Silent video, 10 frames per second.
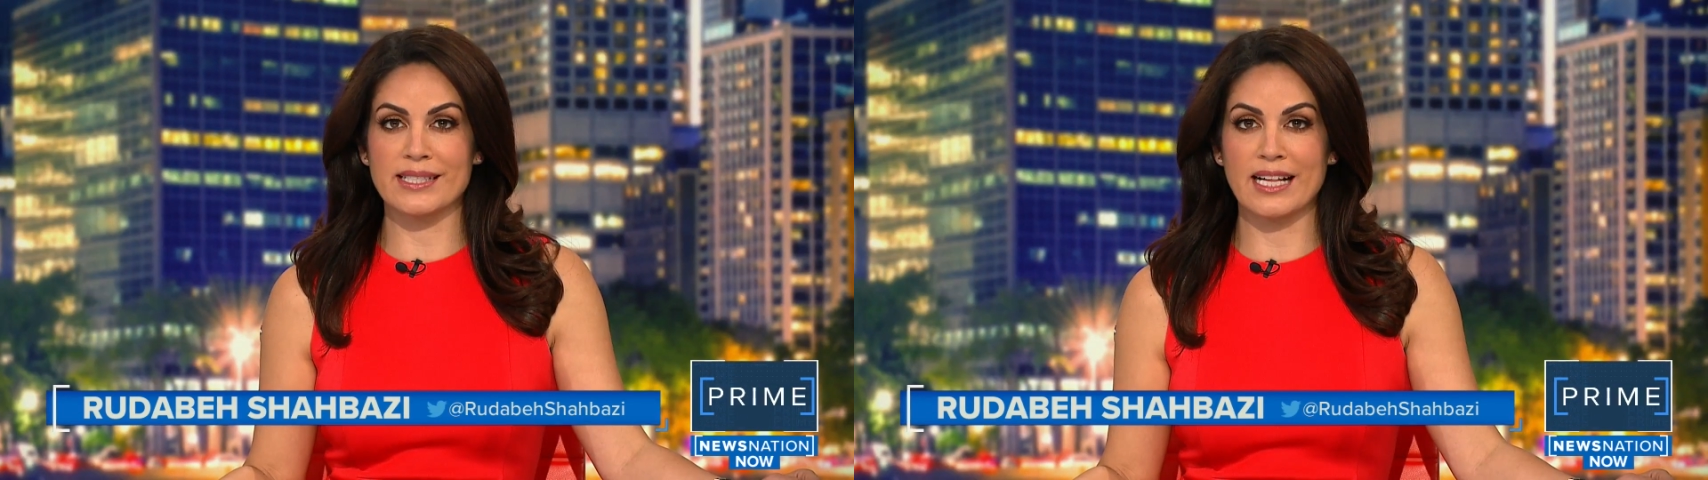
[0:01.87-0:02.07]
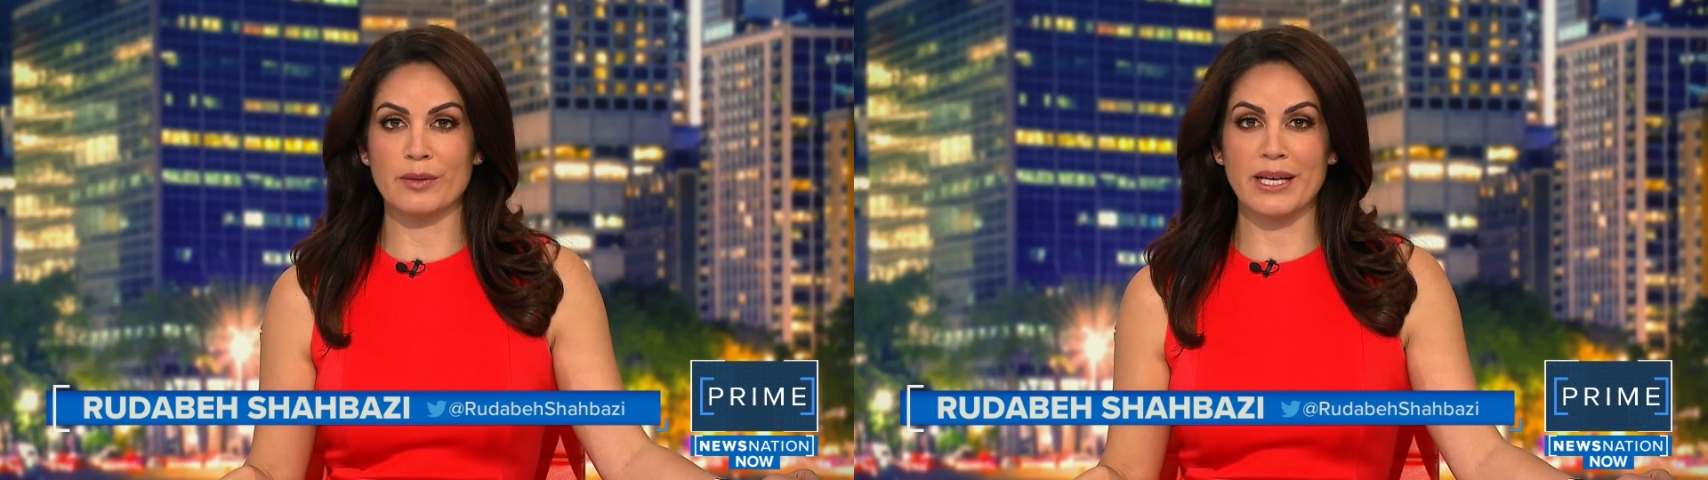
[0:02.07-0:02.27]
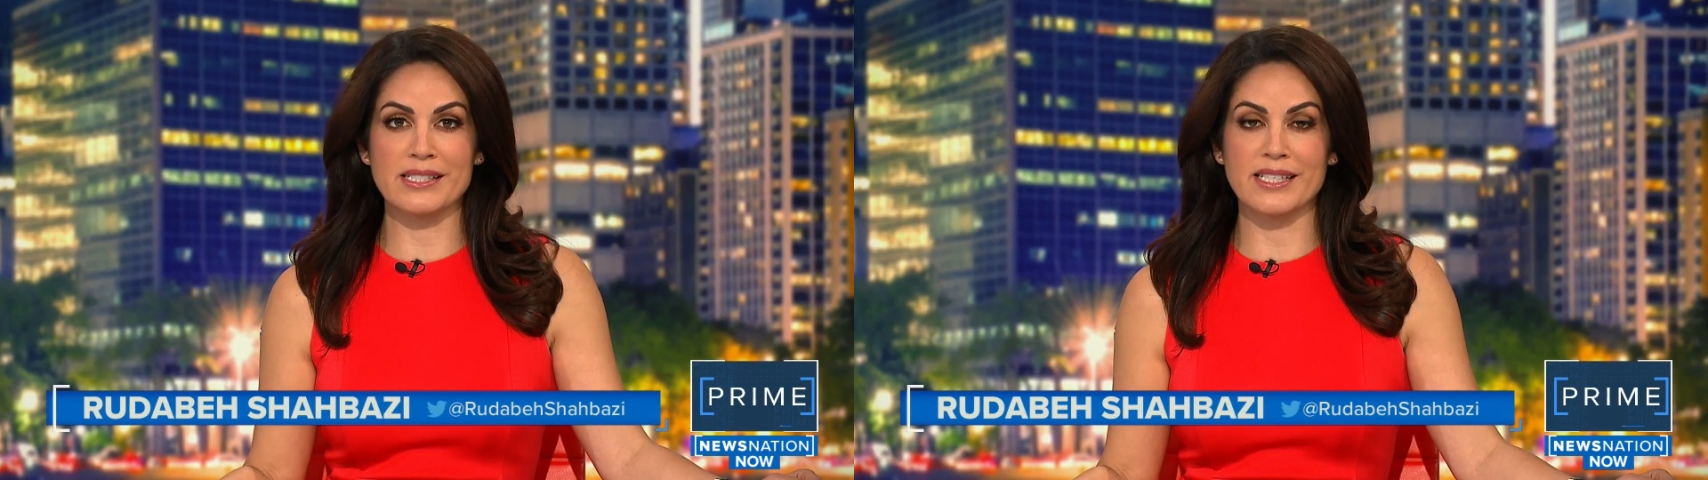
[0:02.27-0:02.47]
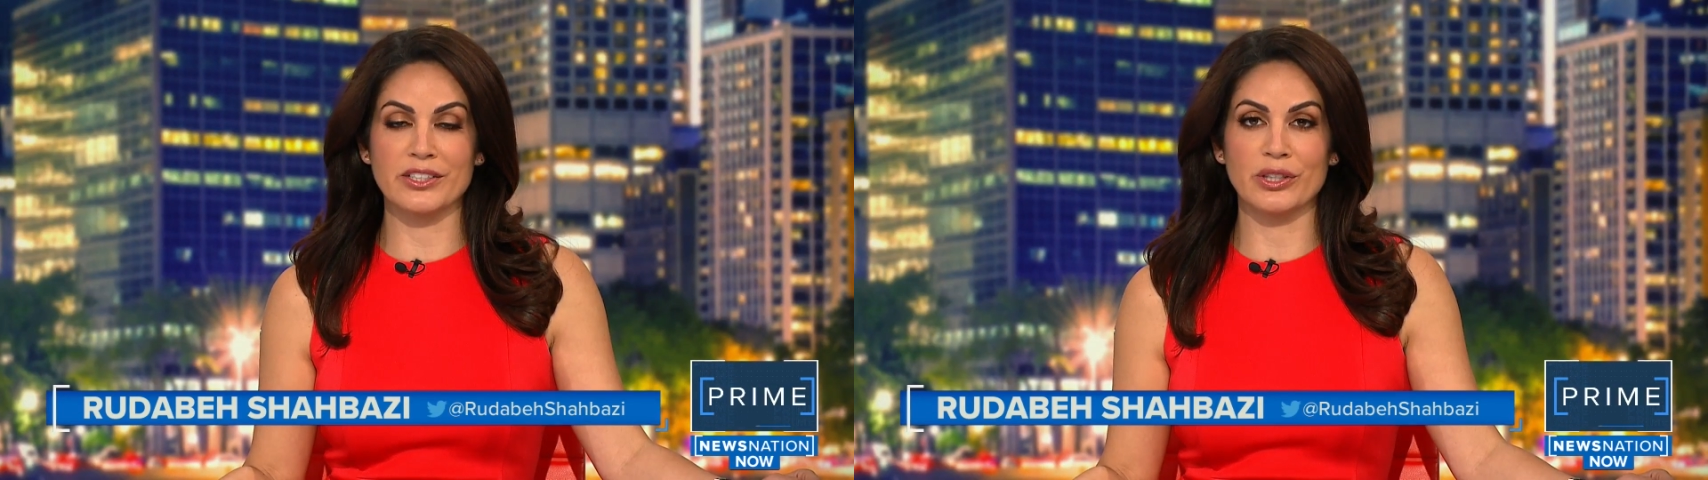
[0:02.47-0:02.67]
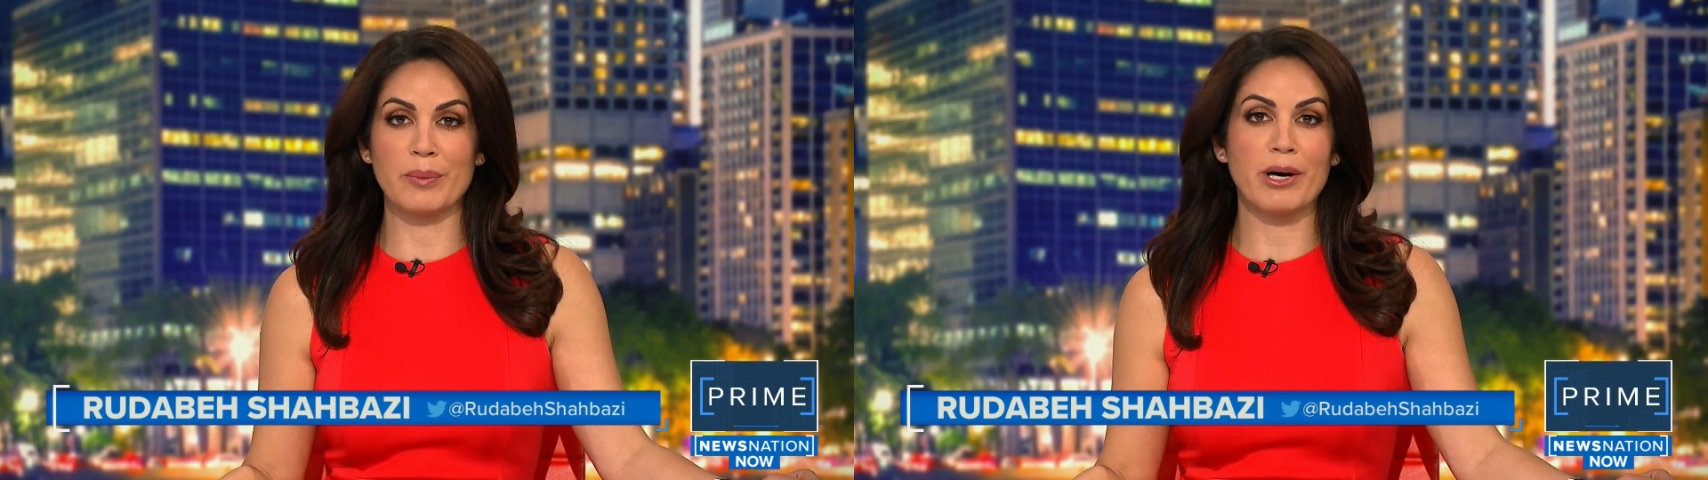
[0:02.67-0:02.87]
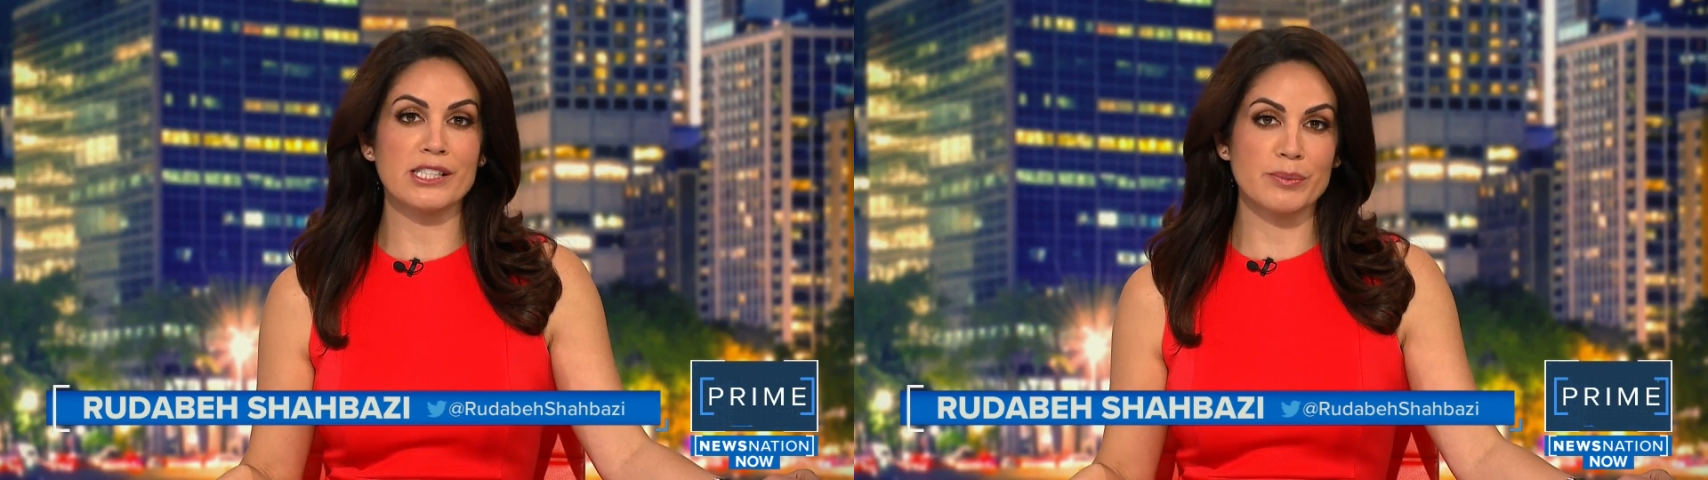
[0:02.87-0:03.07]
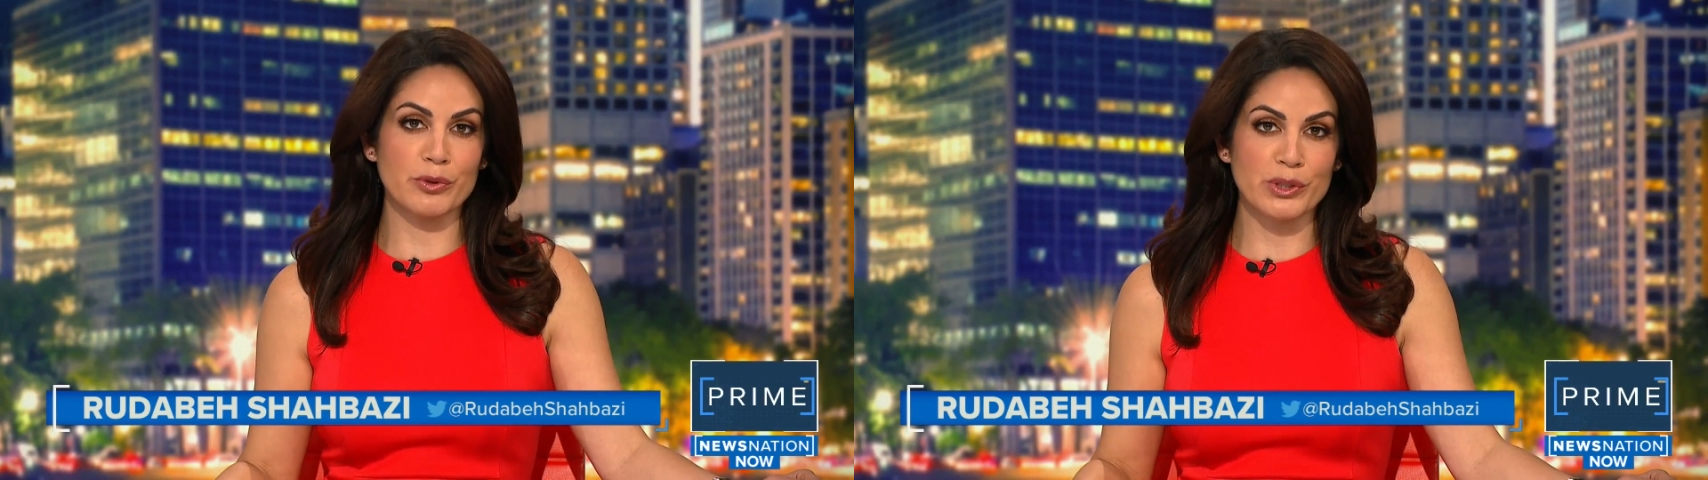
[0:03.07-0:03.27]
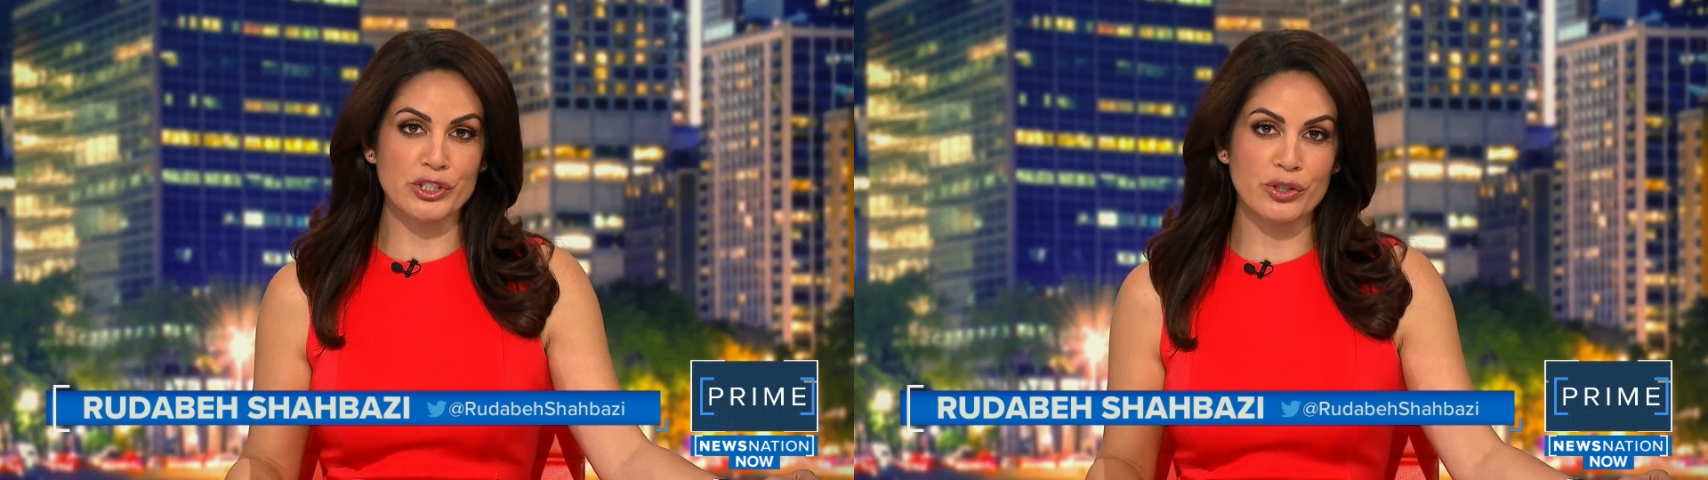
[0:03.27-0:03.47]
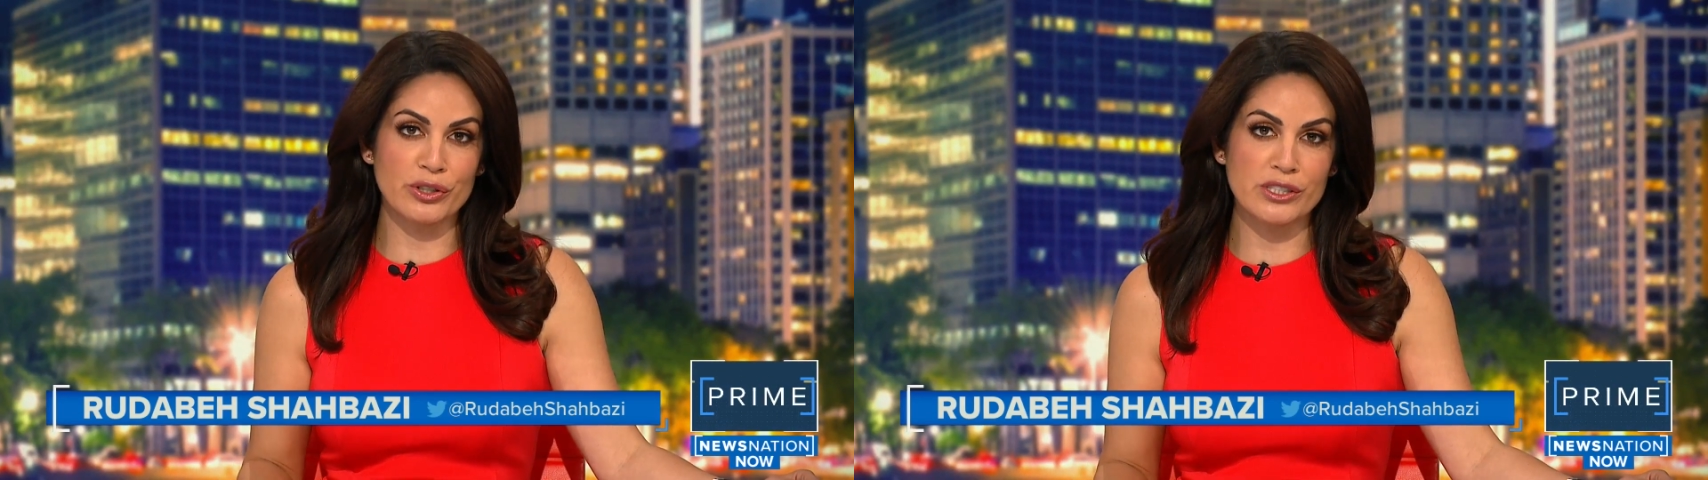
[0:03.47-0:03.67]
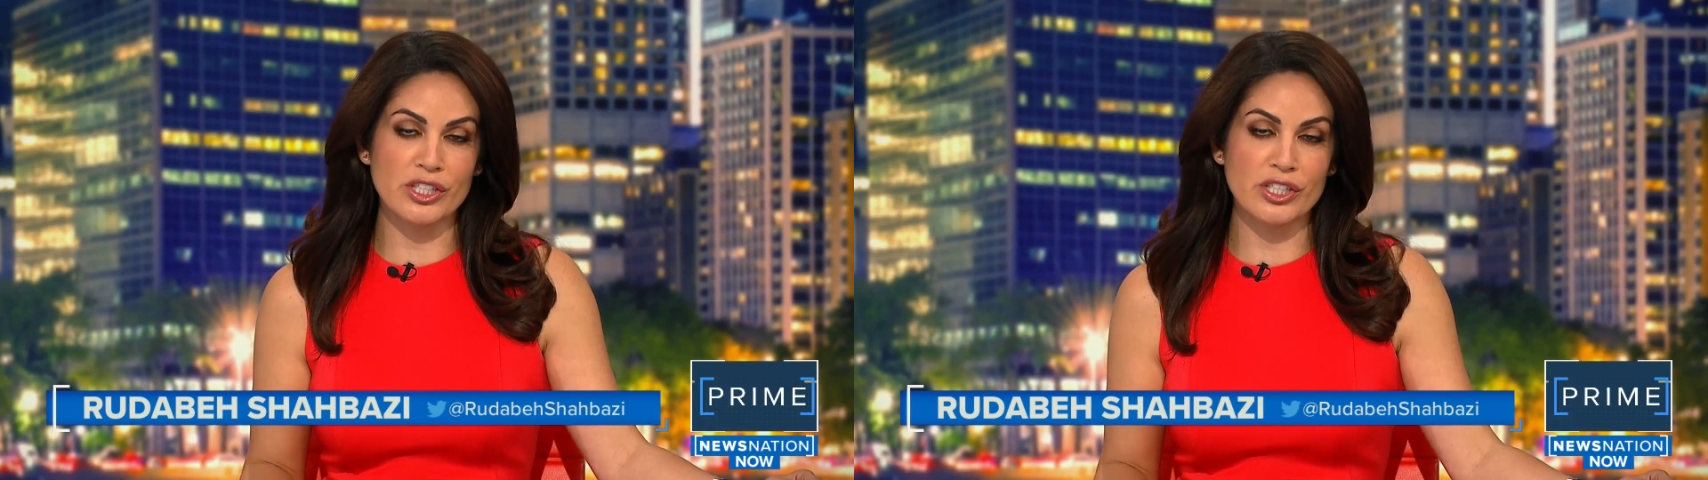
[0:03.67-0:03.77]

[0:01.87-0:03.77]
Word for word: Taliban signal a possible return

● ● ● ● ●

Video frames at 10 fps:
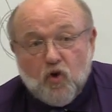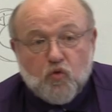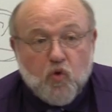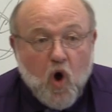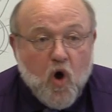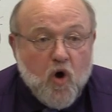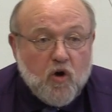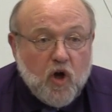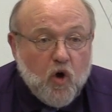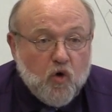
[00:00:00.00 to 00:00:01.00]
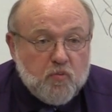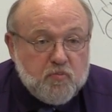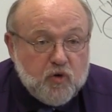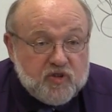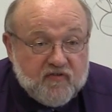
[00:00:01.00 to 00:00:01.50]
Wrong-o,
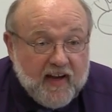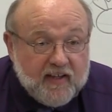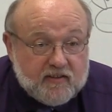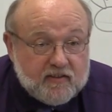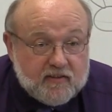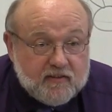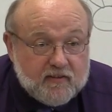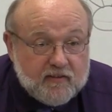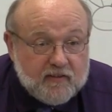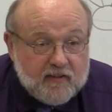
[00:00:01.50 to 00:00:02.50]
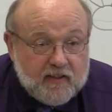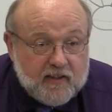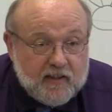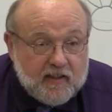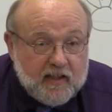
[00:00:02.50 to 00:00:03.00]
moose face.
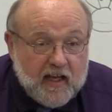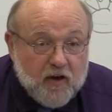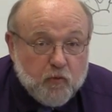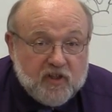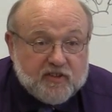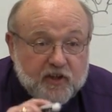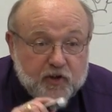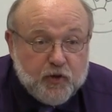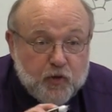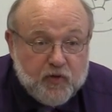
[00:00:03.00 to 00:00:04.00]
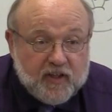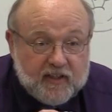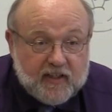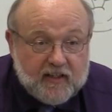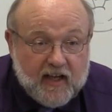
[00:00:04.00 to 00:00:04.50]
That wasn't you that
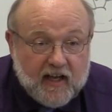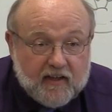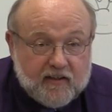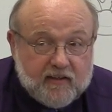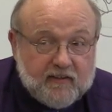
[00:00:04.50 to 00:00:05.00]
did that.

● ● ● ● ●

» **EXERCISE OBJECTIVE**: Where a line above contains the word "frames", copy that line.

» **RESULT OF THE EXERCISE**:
Silent video, 10 frames per second.
Video frames at 10 fps:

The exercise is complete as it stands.